EXERCISE
Reproduce only the lines that begin at the line with "[0:06.00-0:07.00]" and run to the end of the entries; omit every picture.

THE INPUT
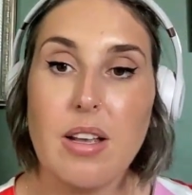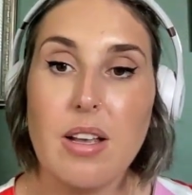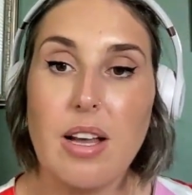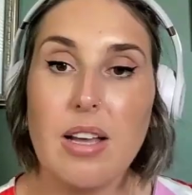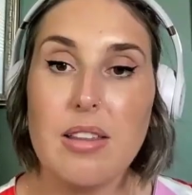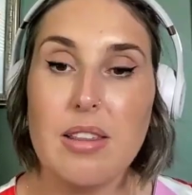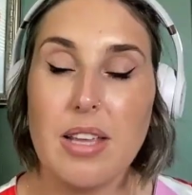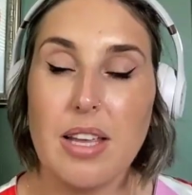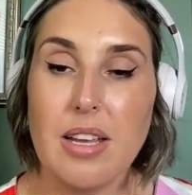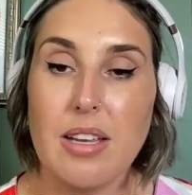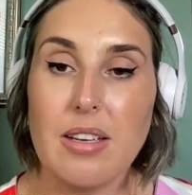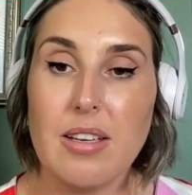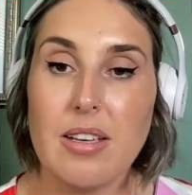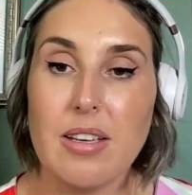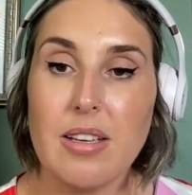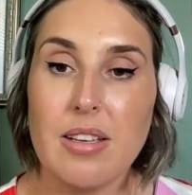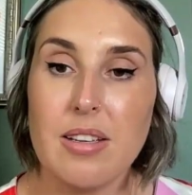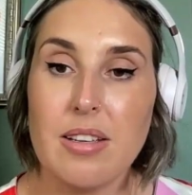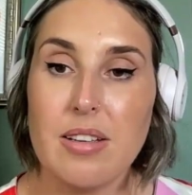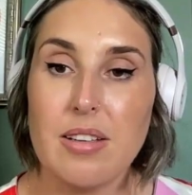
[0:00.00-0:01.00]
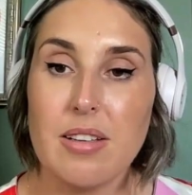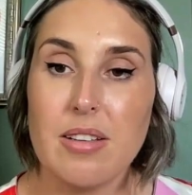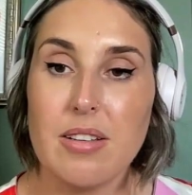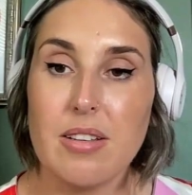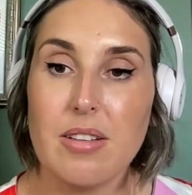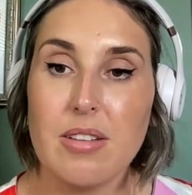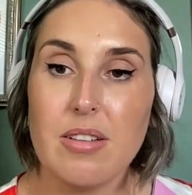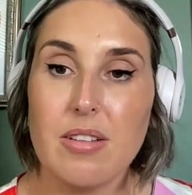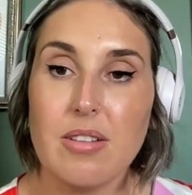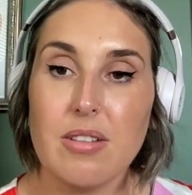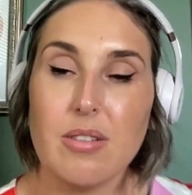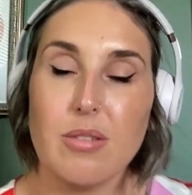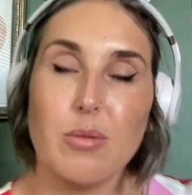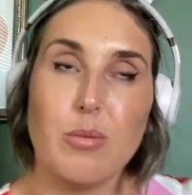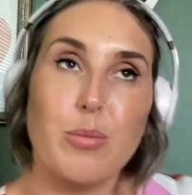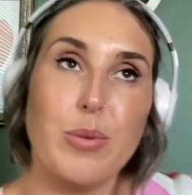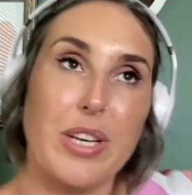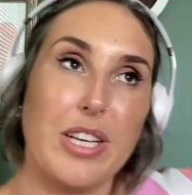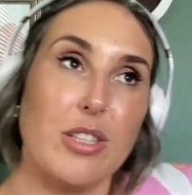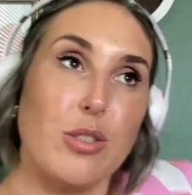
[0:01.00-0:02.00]
I think
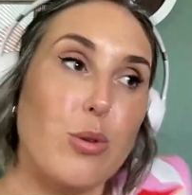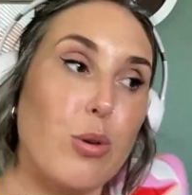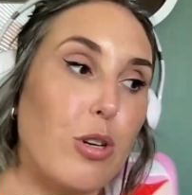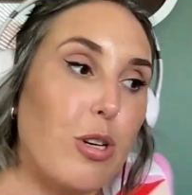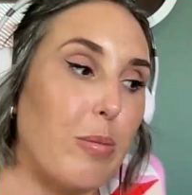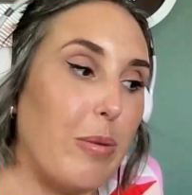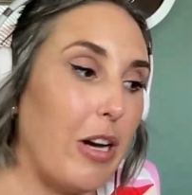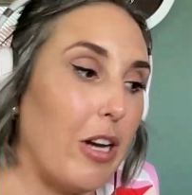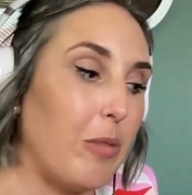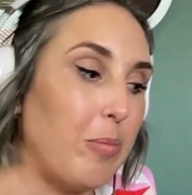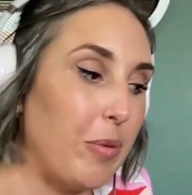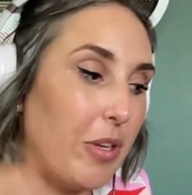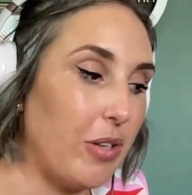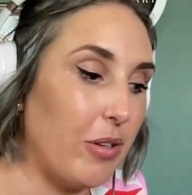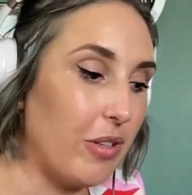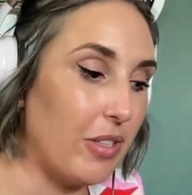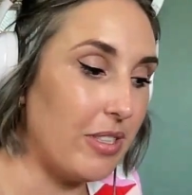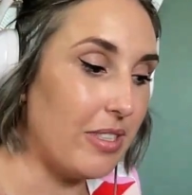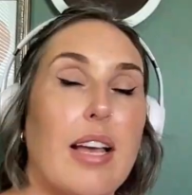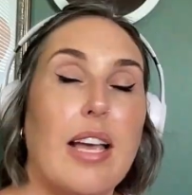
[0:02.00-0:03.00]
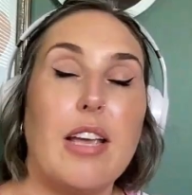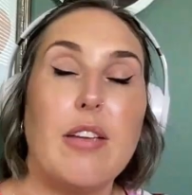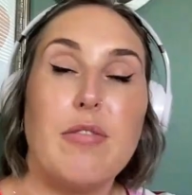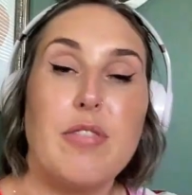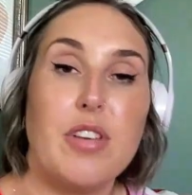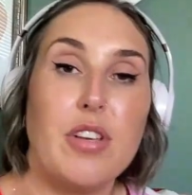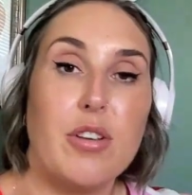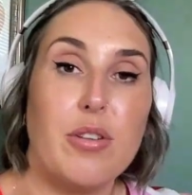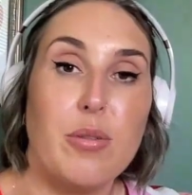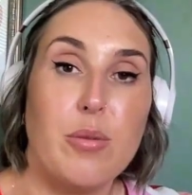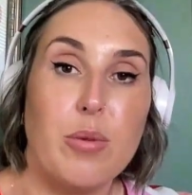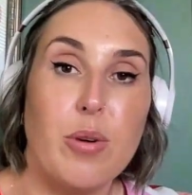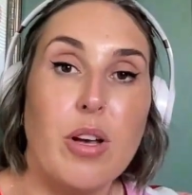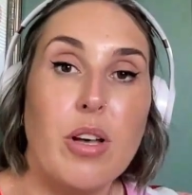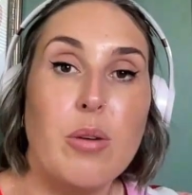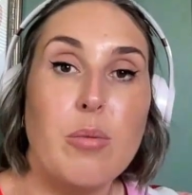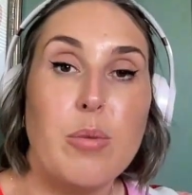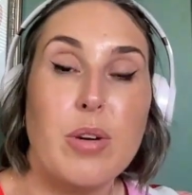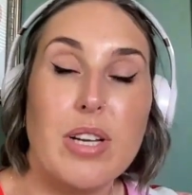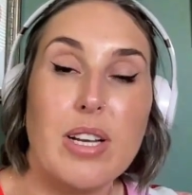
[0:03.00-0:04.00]
we can talk about, because if you
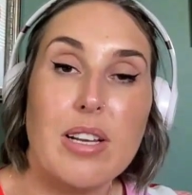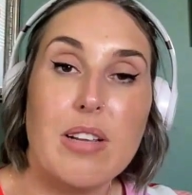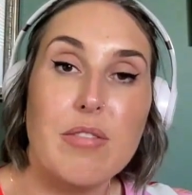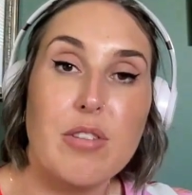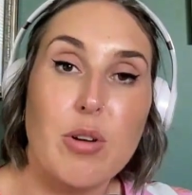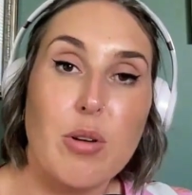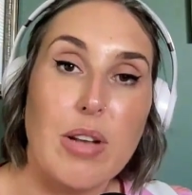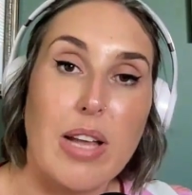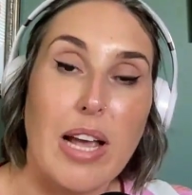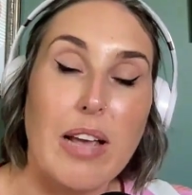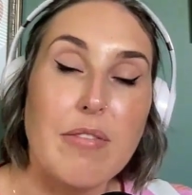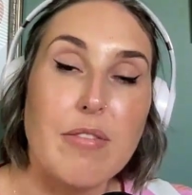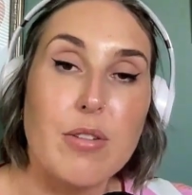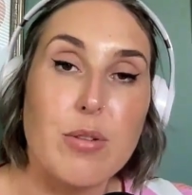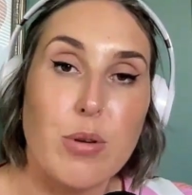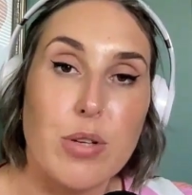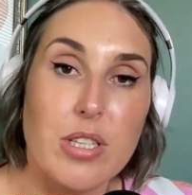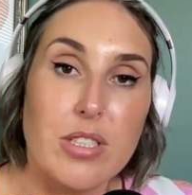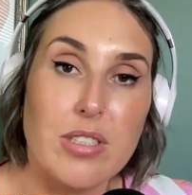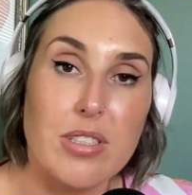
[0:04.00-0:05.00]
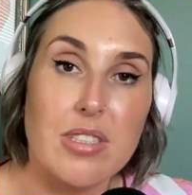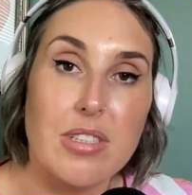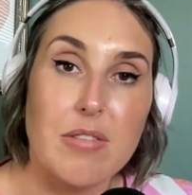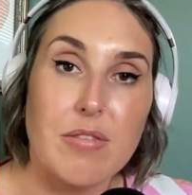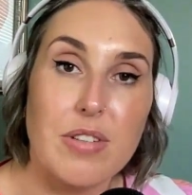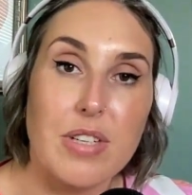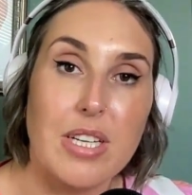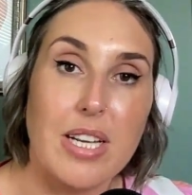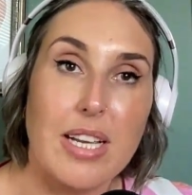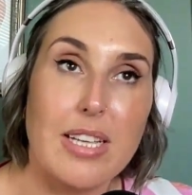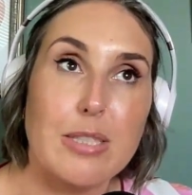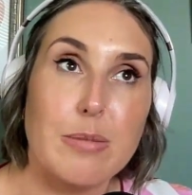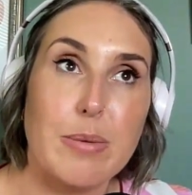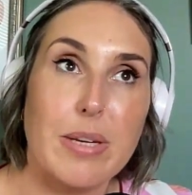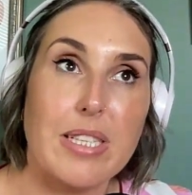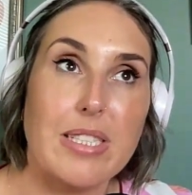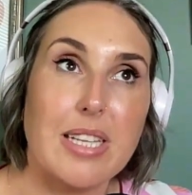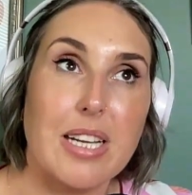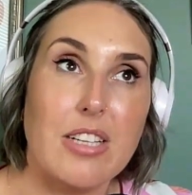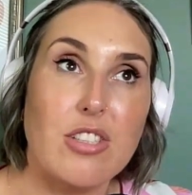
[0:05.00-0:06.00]
want to live your life according to different
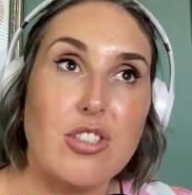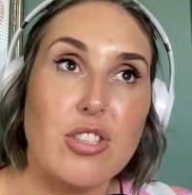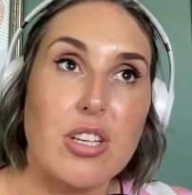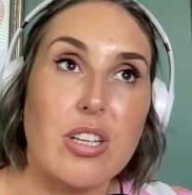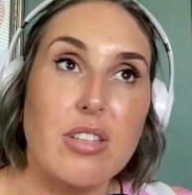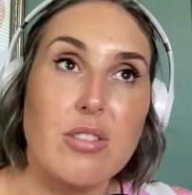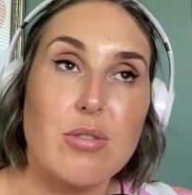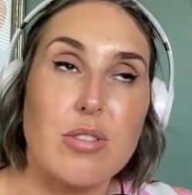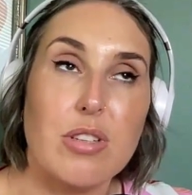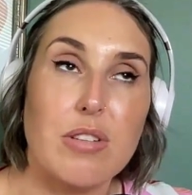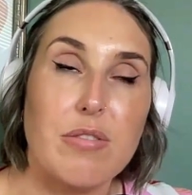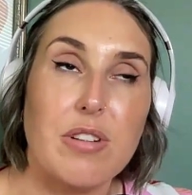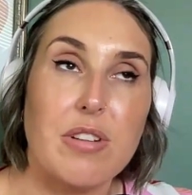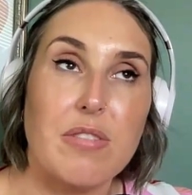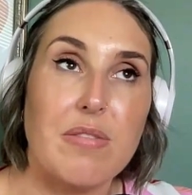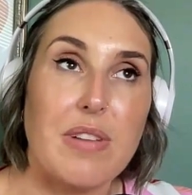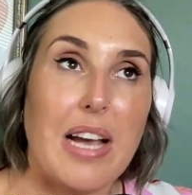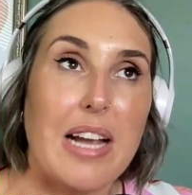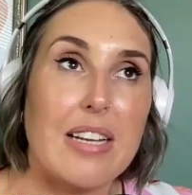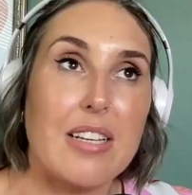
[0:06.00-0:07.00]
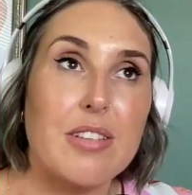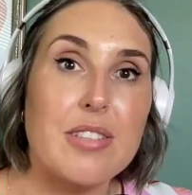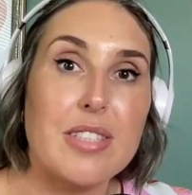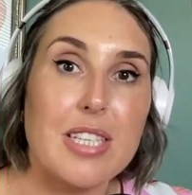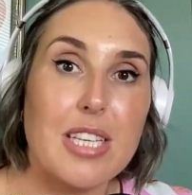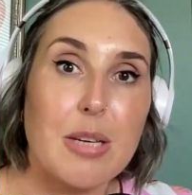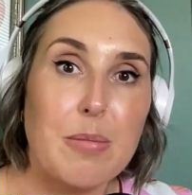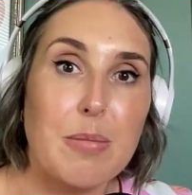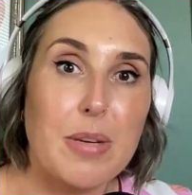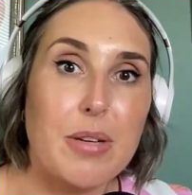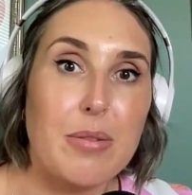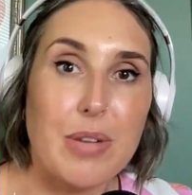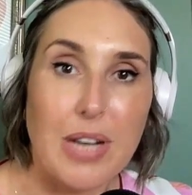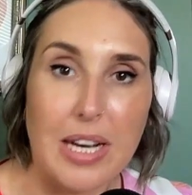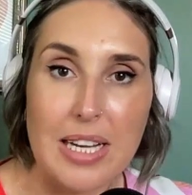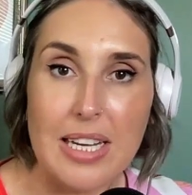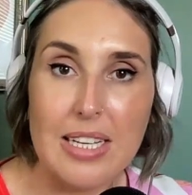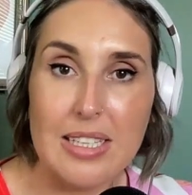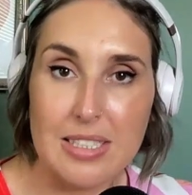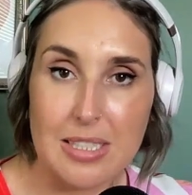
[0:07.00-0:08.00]
expectations or different values, it can be
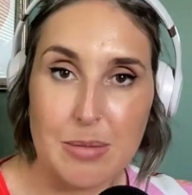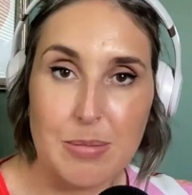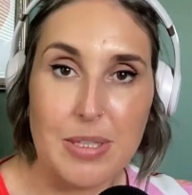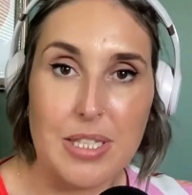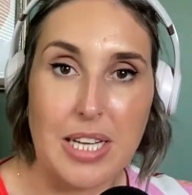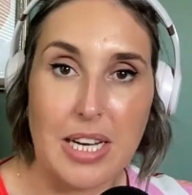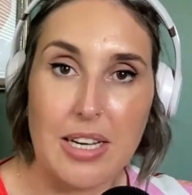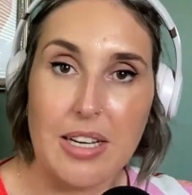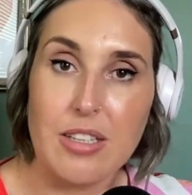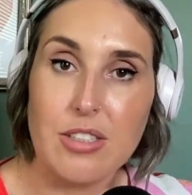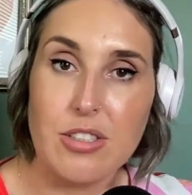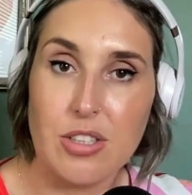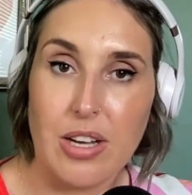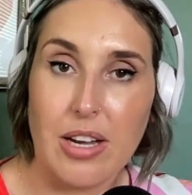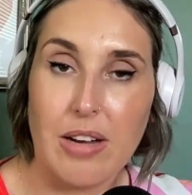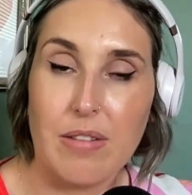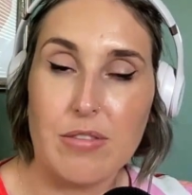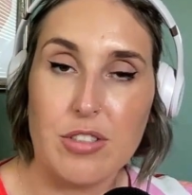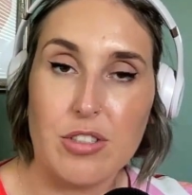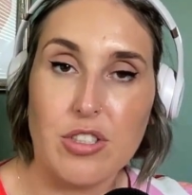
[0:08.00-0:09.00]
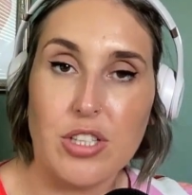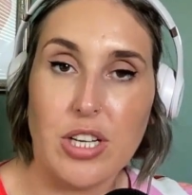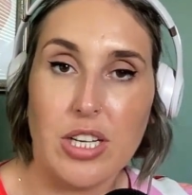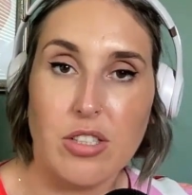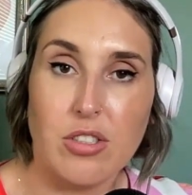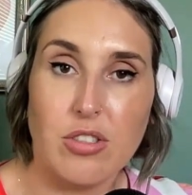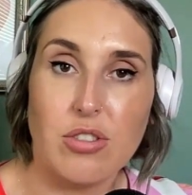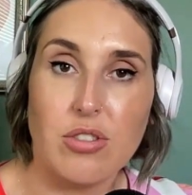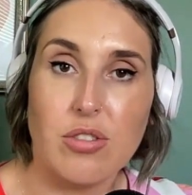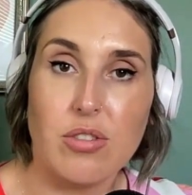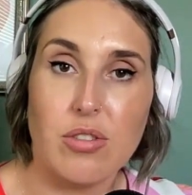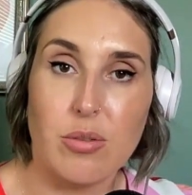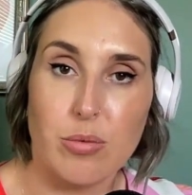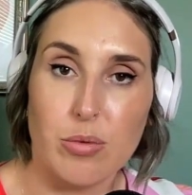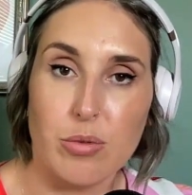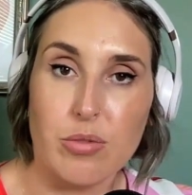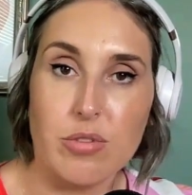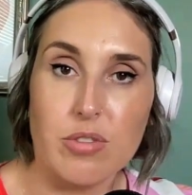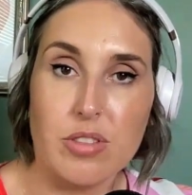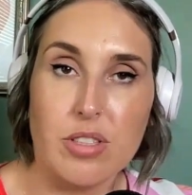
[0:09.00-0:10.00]
really intimidating to have to change the
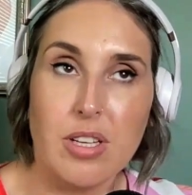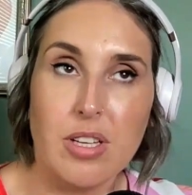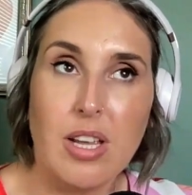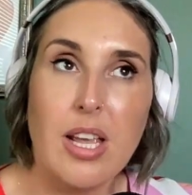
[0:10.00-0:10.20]
rules.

ANSWER SPACE
[0:06.00-0:07.00]
[0:07.00-0:08.00]
expectations or different values, it can be
[0:08.00-0:09.00]
[0:09.00-0:10.00]
really intimidating to have to change the
[0:10.00-0:10.20]
rules.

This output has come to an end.